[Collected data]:
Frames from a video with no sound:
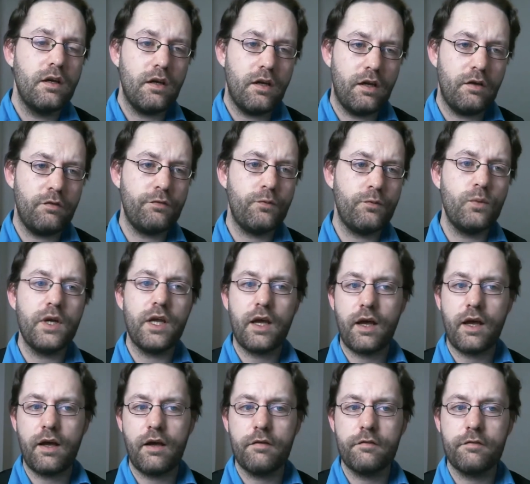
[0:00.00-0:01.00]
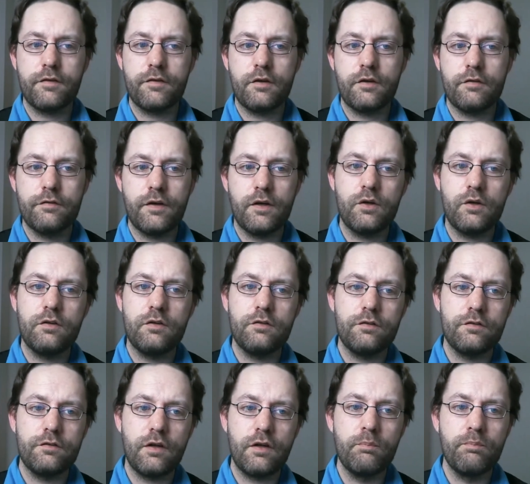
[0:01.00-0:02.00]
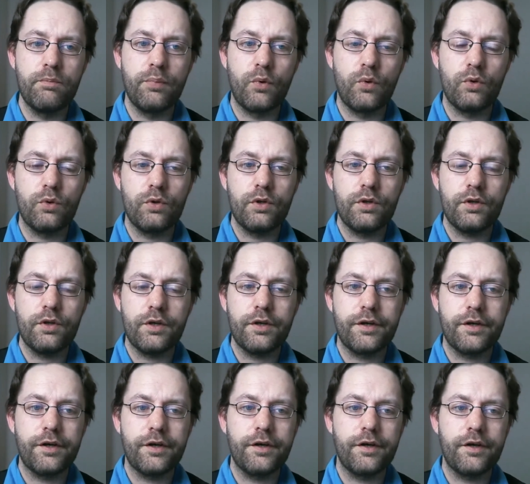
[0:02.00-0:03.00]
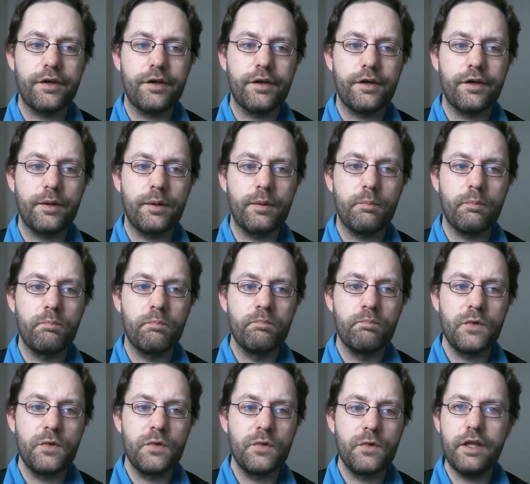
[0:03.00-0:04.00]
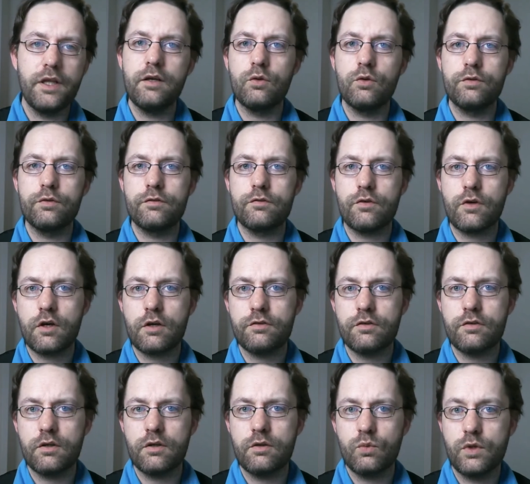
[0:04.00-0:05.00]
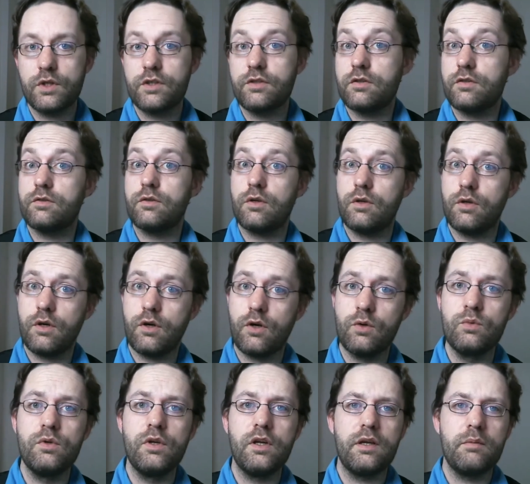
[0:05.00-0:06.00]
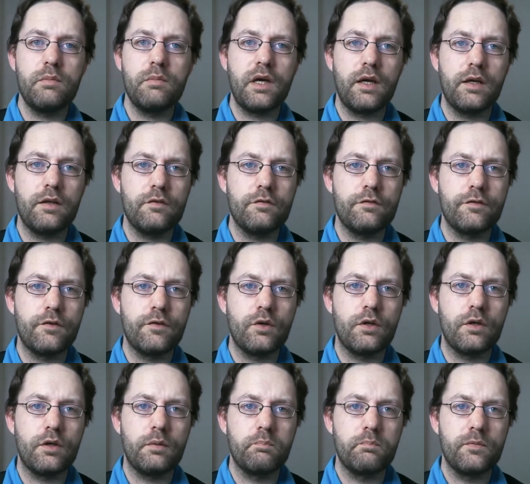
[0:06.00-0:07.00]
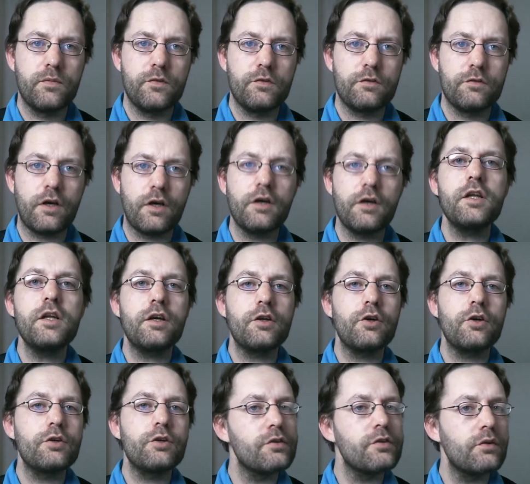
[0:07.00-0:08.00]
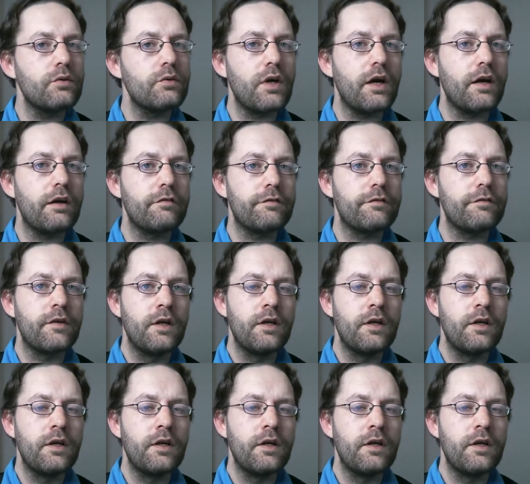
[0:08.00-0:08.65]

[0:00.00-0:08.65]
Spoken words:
If we have a very simple legal structure which is only made for signing an autograph,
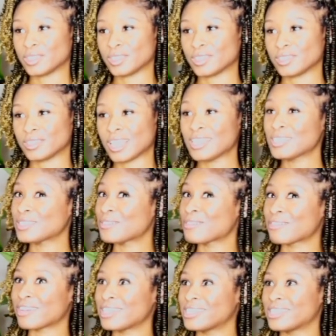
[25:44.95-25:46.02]
Yeah. That's so
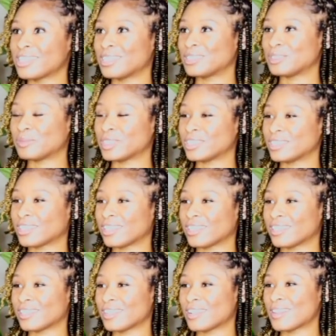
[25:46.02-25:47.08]
crazy that you mentioned
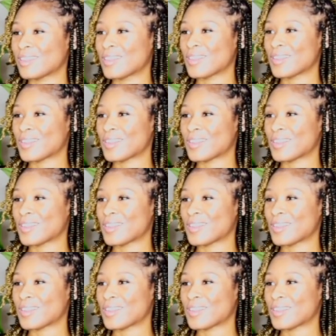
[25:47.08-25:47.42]
that.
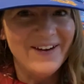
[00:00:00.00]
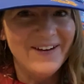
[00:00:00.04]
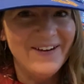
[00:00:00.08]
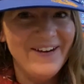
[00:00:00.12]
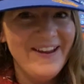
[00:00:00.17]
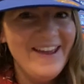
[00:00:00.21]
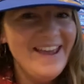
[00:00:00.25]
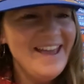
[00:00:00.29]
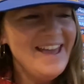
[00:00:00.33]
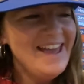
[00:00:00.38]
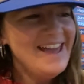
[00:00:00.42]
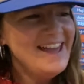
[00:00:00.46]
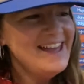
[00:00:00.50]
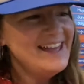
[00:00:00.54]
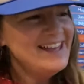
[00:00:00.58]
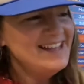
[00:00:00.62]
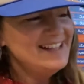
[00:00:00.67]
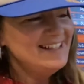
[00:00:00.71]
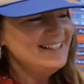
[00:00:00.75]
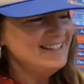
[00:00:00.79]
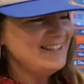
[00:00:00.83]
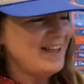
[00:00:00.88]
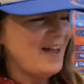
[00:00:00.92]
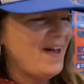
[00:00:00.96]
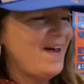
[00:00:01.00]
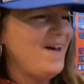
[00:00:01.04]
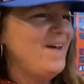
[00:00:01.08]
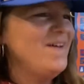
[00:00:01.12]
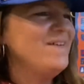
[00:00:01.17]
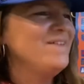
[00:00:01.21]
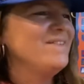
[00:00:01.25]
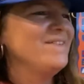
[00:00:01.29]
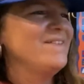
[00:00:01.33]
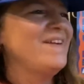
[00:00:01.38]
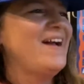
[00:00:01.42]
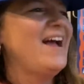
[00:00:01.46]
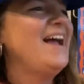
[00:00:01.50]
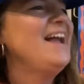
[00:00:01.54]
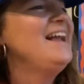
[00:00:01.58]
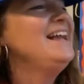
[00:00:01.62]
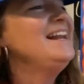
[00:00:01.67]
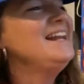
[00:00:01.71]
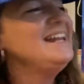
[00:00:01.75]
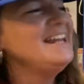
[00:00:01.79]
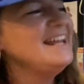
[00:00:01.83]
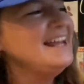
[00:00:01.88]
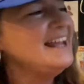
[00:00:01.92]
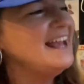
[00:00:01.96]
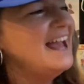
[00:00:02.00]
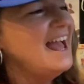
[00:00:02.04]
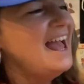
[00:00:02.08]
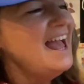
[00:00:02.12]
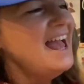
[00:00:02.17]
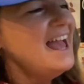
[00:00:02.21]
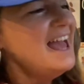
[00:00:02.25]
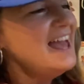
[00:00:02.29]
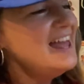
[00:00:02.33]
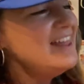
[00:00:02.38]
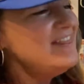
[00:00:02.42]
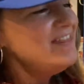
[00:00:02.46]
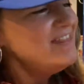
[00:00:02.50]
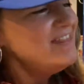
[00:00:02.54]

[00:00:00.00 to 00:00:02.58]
he is, all righty. And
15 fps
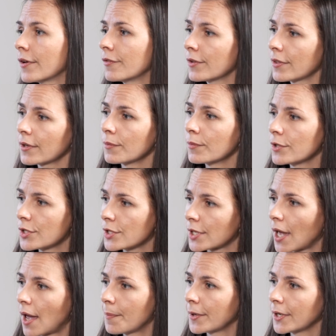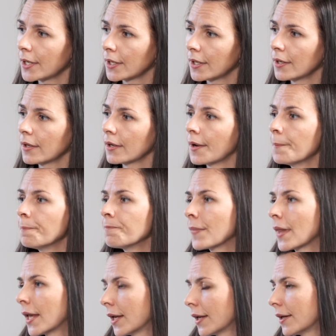everything which is happening in
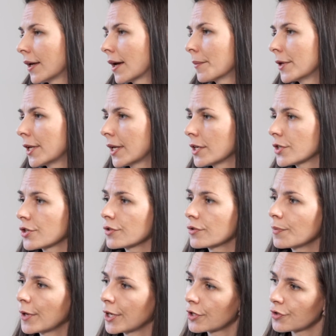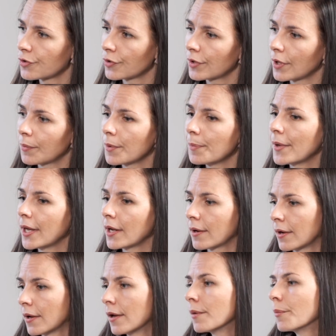the app mediation to make sure that we make
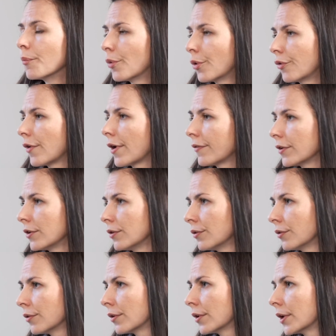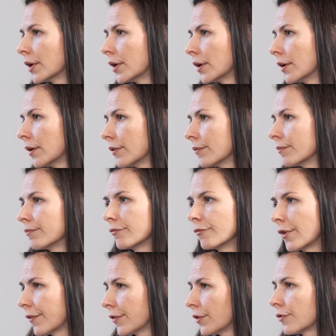more revenue
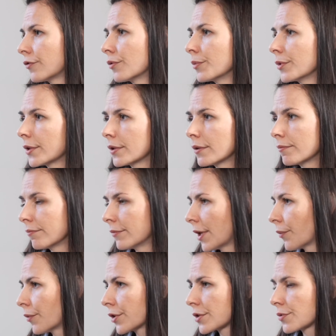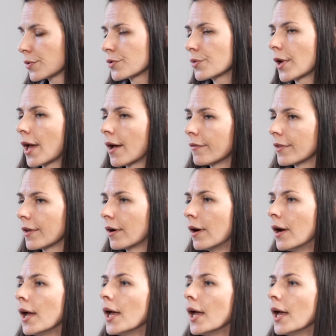from the networks which we have there.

[PROBLEM]:
Leave every picture out and return exactly the lines from the one holding "[00:00:01.96]" through the end of the records above, both ends included, and nothing more.

[WRITTEN SOLUTION]:
[00:00:01.96]
[00:00:02.00]
[00:00:02.04]
[00:00:02.08]
[00:00:02.12]
[00:00:02.17]
[00:00:02.21]
[00:00:02.25]
[00:00:02.29]
[00:00:02.33]
[00:00:02.38]
[00:00:02.42]
[00:00:02.46]
[00:00:02.50]
[00:00:02.54]

[00:00:00.00 to 00:00:02.58]
he is, all righty. And
15 fps
everything which is happening in
the app mediation to make sure that we make
more revenue
from the networks which we have there.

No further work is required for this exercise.